_WHAT IS EXPECTED:_ Scan the data. Collect each line that contains the word "with".

(GIVEN INFORMATION begins)

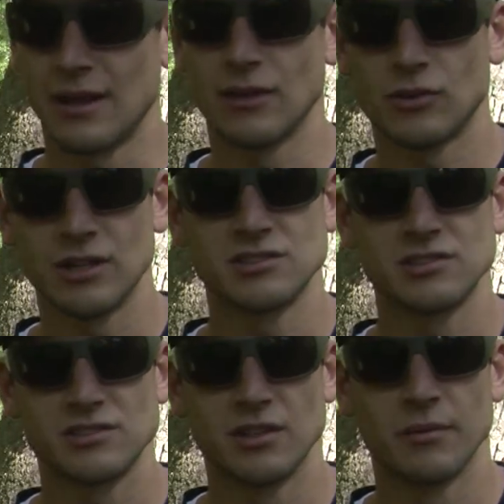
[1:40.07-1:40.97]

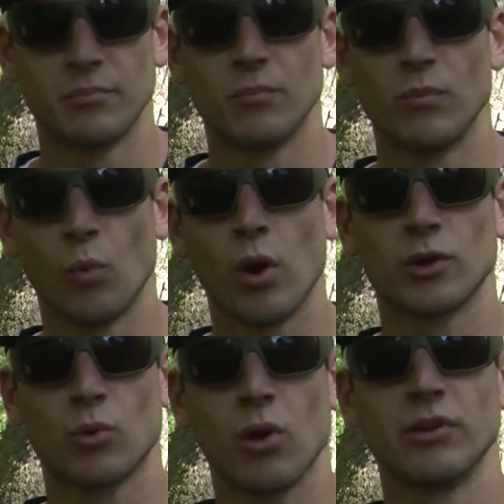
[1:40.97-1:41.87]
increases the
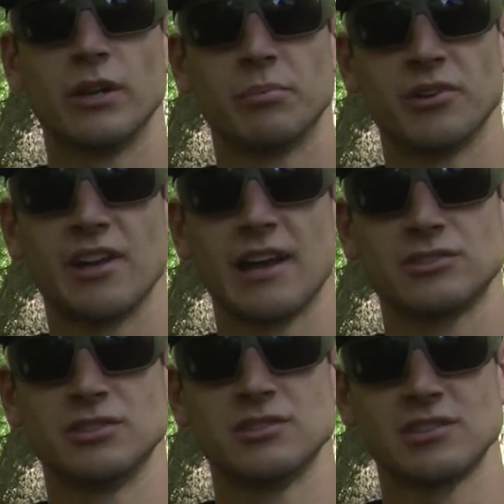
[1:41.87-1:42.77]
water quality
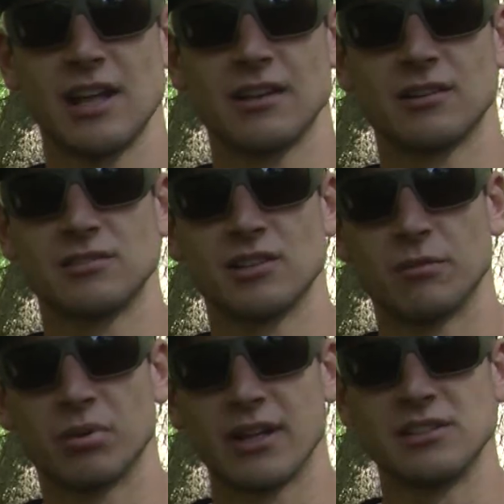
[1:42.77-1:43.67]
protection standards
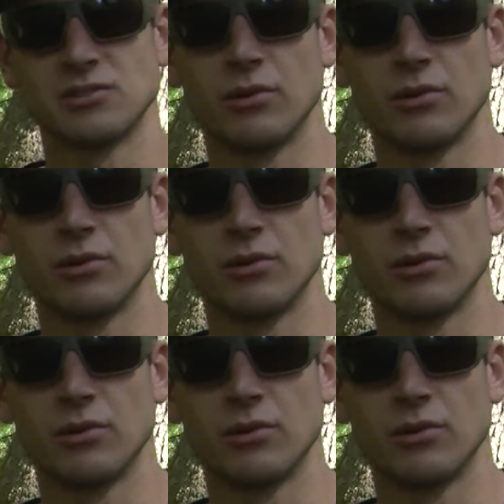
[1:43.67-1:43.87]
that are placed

(GIVEN INFORMATION ends)
(GIVEN INFORMATION begins)

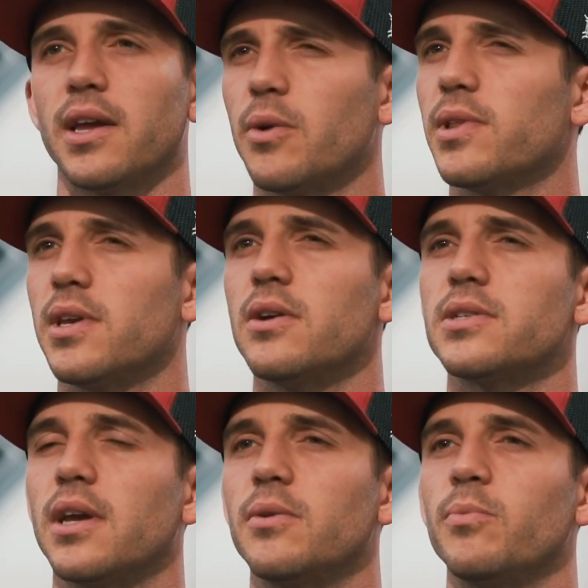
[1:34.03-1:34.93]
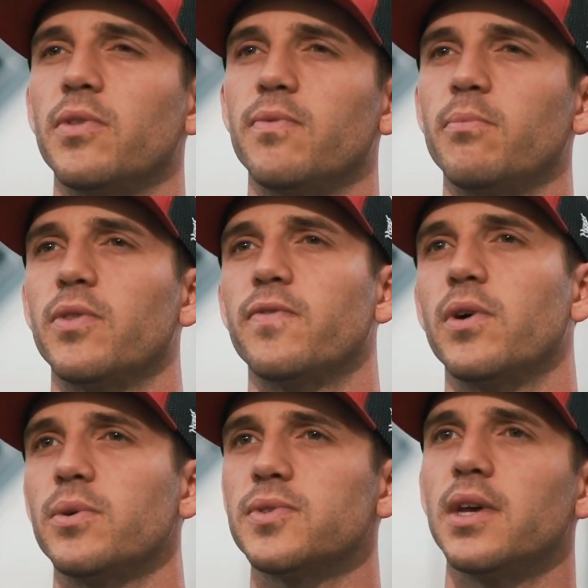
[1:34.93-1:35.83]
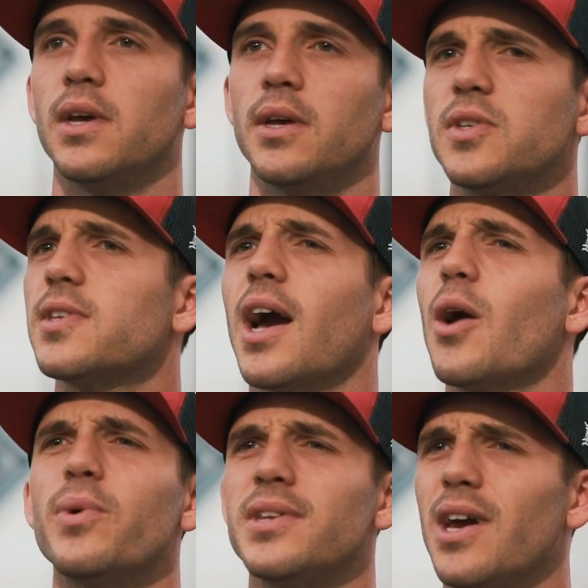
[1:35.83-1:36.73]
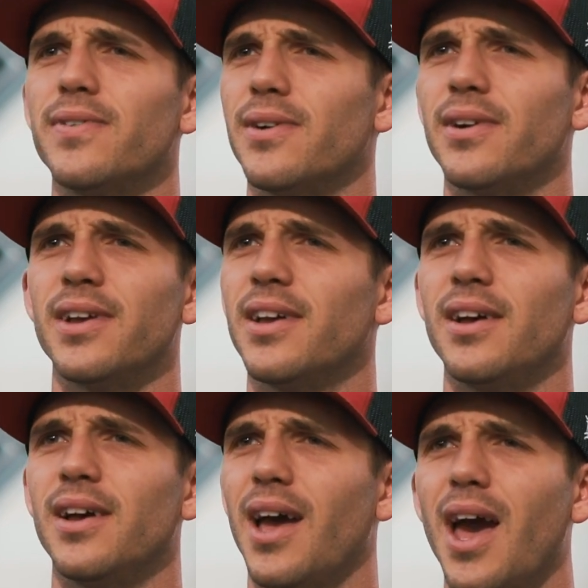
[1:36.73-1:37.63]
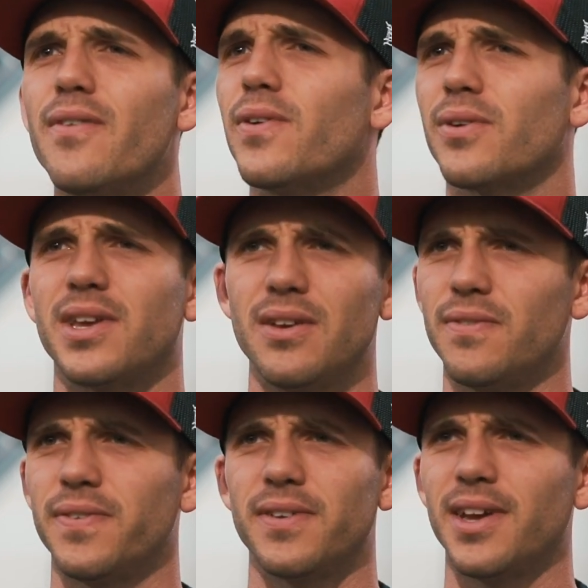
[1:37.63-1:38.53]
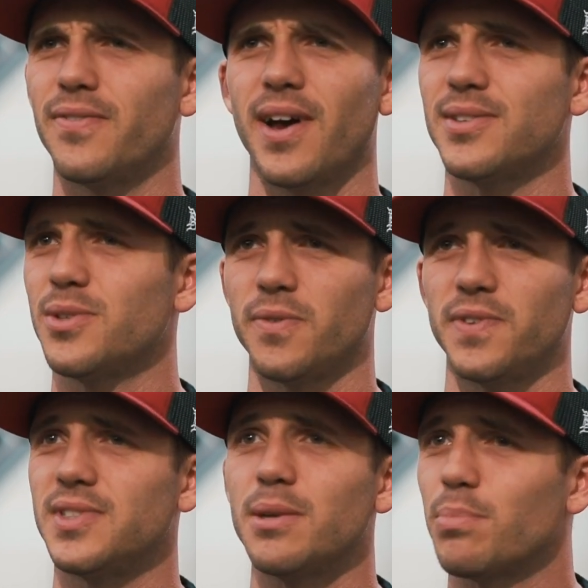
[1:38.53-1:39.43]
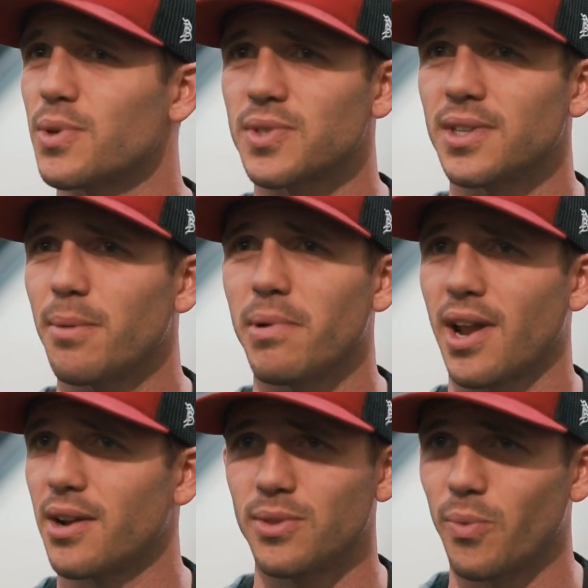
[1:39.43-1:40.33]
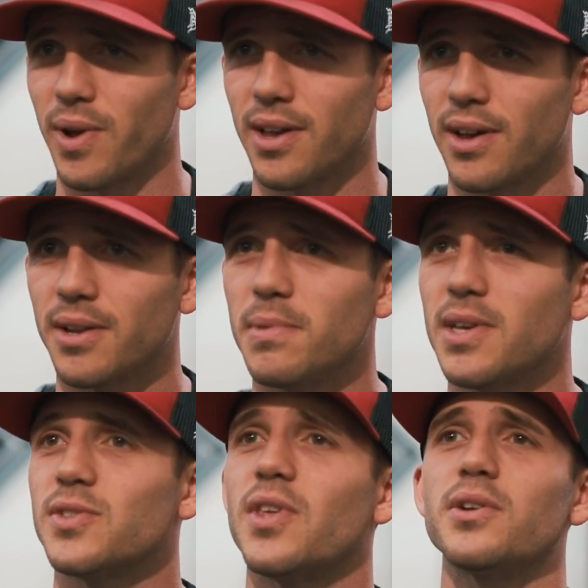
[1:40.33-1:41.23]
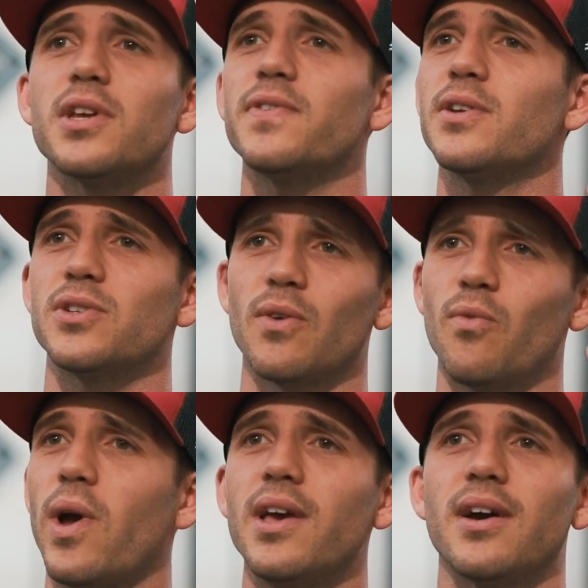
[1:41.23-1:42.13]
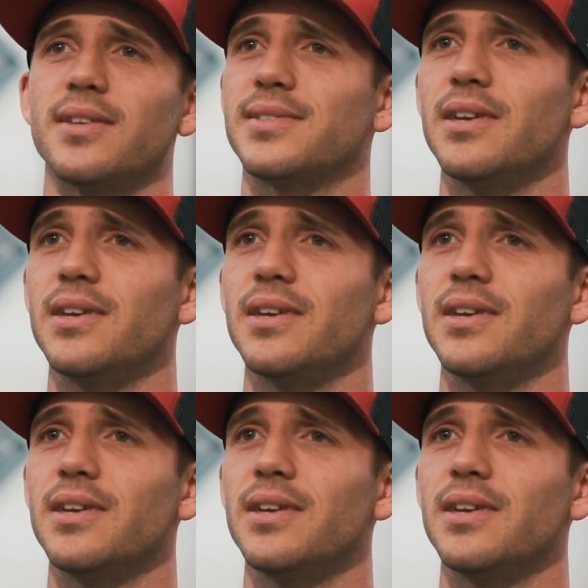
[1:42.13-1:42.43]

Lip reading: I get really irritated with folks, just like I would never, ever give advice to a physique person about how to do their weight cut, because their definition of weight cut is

(GIVEN INFORMATION ends)
(GIVEN INFORMATION begins)

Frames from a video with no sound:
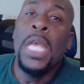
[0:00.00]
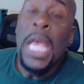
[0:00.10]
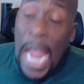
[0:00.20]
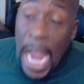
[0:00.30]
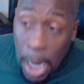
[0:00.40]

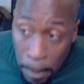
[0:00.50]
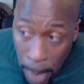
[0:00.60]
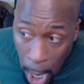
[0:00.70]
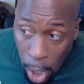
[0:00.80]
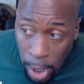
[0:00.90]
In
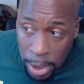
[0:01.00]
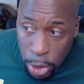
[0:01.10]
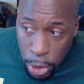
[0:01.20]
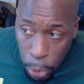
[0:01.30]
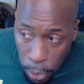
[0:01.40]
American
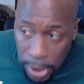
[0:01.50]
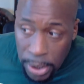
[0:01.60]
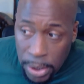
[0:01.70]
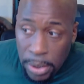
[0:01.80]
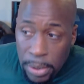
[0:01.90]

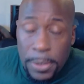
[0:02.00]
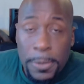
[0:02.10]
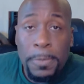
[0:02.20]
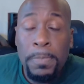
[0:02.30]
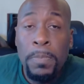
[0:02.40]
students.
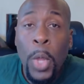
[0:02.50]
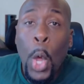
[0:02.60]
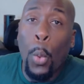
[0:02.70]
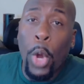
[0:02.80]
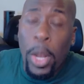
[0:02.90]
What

(GIVEN INFORMATION ends)

_RESPONSE:_
Lip reading: I get really irritated with folks, just like I would never, ever give advice to a physique person about how to do their weight cut, because their definition of weight cut is
Frames from a video with no sound:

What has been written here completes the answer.